What are uses of FISH? What are diseases that can be diagnosed using FISH?
- FISH is often used for finding specific features in DNA for use in genetic counseling, medicine, and species identification.
- FISH can also be used to detect and localize specific mRNAs within tissue samples.
- Diseases that can be diagnosed using FISH include acute lymphoblastic leukemia (ALL); DiGeorge syndrome [Deletion 22q11 or velocardiofacial syndrome (VCSF)]; and Down syndrome.
TREC assay has been introduced in the newborn screens of several states for diagnosis of which disease?
SCID. The absence of TRECs in a newborn reflects T-cell lymphocytopenia.
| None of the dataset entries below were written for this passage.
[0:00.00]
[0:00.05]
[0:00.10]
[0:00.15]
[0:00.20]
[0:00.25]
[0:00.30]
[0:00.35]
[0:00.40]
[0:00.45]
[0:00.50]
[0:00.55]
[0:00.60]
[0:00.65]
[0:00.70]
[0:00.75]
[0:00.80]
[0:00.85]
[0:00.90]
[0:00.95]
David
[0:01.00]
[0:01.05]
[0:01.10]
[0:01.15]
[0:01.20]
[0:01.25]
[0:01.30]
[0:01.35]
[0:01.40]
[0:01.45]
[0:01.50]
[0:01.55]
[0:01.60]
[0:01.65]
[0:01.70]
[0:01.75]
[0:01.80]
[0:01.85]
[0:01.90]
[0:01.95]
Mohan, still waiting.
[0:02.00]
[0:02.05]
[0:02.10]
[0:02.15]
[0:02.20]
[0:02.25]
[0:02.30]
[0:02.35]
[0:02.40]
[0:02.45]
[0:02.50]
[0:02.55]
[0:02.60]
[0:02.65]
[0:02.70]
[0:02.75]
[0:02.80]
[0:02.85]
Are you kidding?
The assay can also detect 22q11 deletion syndromes and trisomy 21.
What are gene chips and how to they work? What are the advantages of using them? What are the uses?
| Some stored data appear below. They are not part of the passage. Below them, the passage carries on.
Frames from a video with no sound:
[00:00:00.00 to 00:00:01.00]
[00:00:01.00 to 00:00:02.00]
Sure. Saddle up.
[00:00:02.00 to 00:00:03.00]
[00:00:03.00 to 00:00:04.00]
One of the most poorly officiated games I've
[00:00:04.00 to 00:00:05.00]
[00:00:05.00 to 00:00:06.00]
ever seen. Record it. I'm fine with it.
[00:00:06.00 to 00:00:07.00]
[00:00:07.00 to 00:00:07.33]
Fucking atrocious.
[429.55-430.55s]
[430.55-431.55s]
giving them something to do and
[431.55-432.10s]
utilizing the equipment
Methods—Gene chips are glass substrate wafers containing many tiny cells, each of which holds DNA from a different human gene; the genetic material and a fluorescent probe react. Hybridization of the added nucleic acid and a piece of the tethered DNA will occur if the sequences complement one another. The development of fluorescence on the chip’s surface identifies regions of binding, and the known pattern of the tethered DNA can be used to deduce the identity of the added sample (Figure 4-28).
Advantages—Possible to carry out a very large number of genetic tests on one sample simultaneously (e.g., up to 260,000 genes can be probed on a single chip). This is useful when one wants to survey a large number of genes quickly or when the sample to be studied is small.
Uses
- To genotype or resequence mutant genomes
- To identify single-nucleotide polymorphism (SNP) among alleles
What are the two DNA sequencing methods? What are the advantages of each? What are the uses of each?
DNA Sequencing
Methods—Technique for determining the precise order of nucleotides within a DNA molecule. Several different techniques have been developed to sequence DNA.
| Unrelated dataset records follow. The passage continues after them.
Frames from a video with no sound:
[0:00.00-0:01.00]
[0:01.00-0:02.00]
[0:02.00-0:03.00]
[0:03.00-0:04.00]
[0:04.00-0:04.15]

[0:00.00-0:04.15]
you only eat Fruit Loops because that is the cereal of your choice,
-Developed in 1977, the Sanger method is based on the concept of the “chain-terminating” technique. It became the method of choice for its relative ease and reliability. This was the most commonly used method until the advent of next generation of techniques in early 2000.
-Second-generation techniques (Next-gen) utilize a variety of methods, including fluorescent labeling, capillary electrophoresis, and general automation. Examples include pyrosequencing, sequencing by synthesis, ion semiconductor, and sequencing by ligation. Goals of next-gen sequencing include lowering the cost of DNA sequencing while increasing productivity by replicating thousands or millions of sequences concurrently.
Advantages
- Sanger method: Simple and sensitive. Long individual reads useful for many applications.
- Next-generation methods: Variable. Overall lower cost per base in DNA sequence with potential for higher sequence yield.
Uses—Identification of specific mutations in genes associated with disease can aid in diagnosis, prognosis, and possible use of therapeutic gene therapy in the future.
For example, the location (exon) and type of mutation (loss of /gain of function) in the WAS protein determines clinical phenotype of disease.